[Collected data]
%%
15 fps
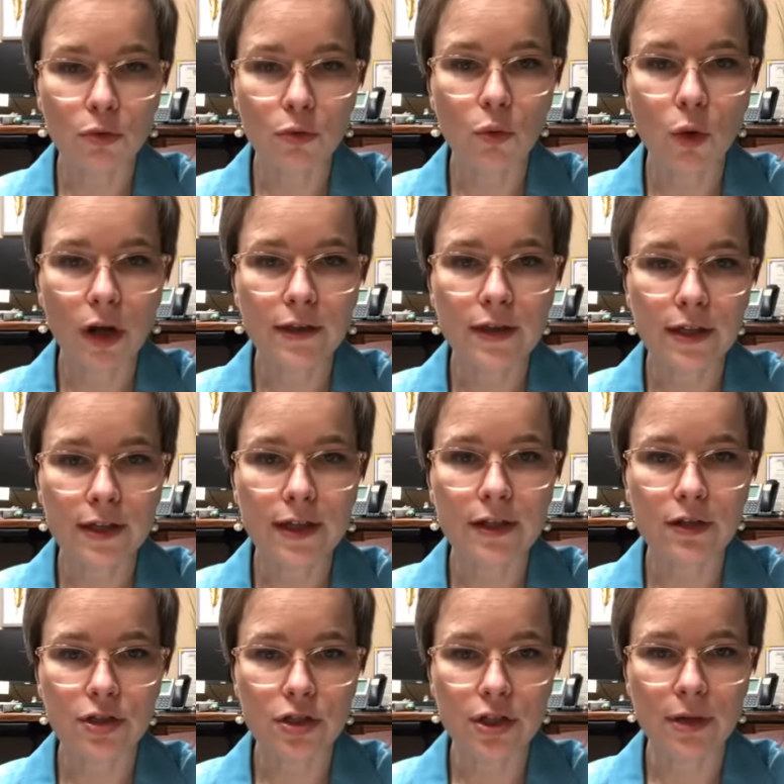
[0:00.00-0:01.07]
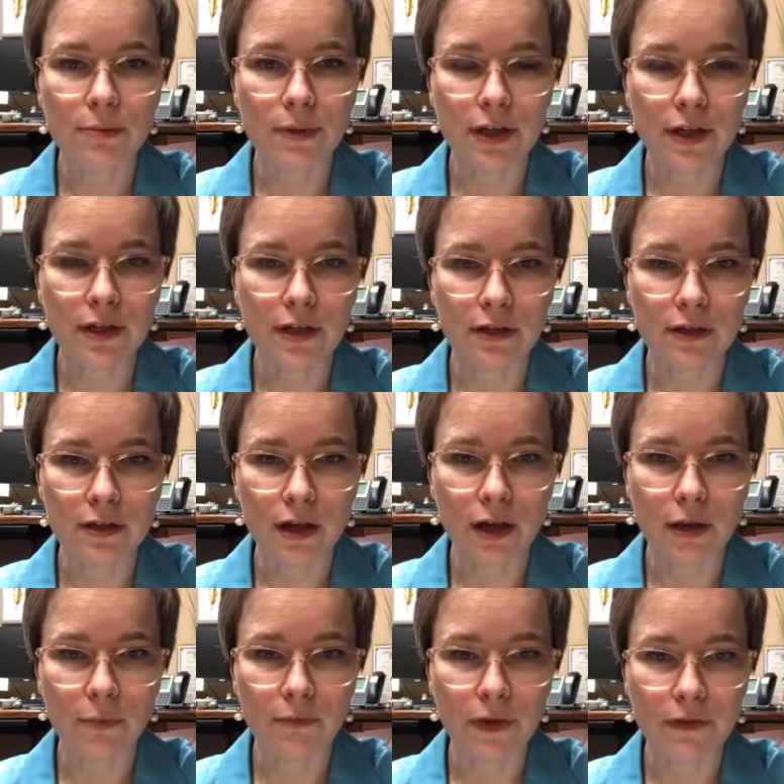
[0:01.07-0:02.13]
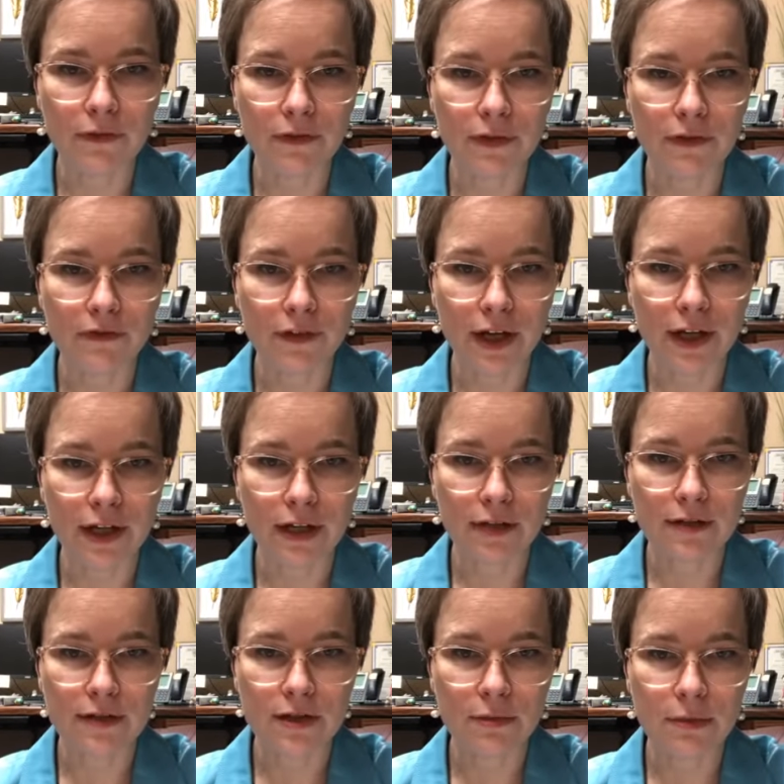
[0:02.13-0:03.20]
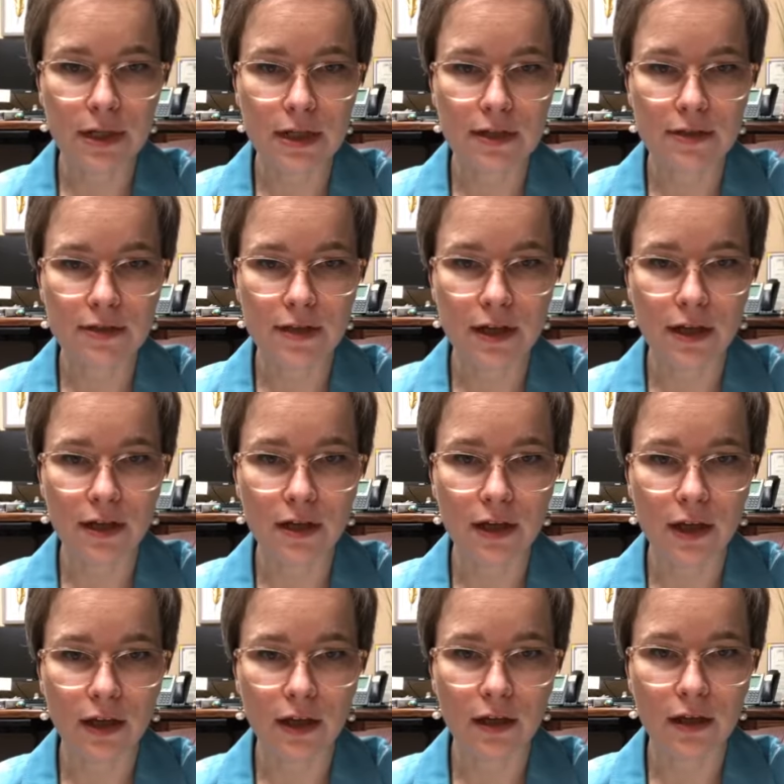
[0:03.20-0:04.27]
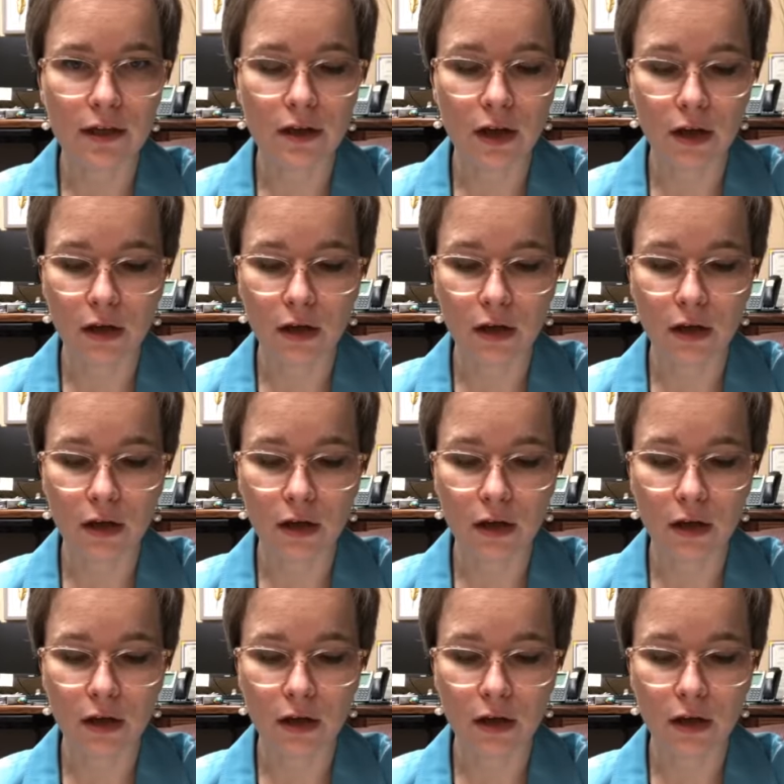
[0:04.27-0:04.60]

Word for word: what the leadership in the finance committees did, and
%%
**Exercise brief:**
From the line with "[0:00.00-0:01.07]" down to the last line of the entries above, set down every line exactly, apart from the pictures.

**Answer to the exercise:**
[0:00.00-0:01.07]
[0:01.07-0:02.13]
[0:02.13-0:03.20]
[0:03.20-0:04.27]
[0:04.27-0:04.60]

Word for word: what the leadership in the finance committees did, and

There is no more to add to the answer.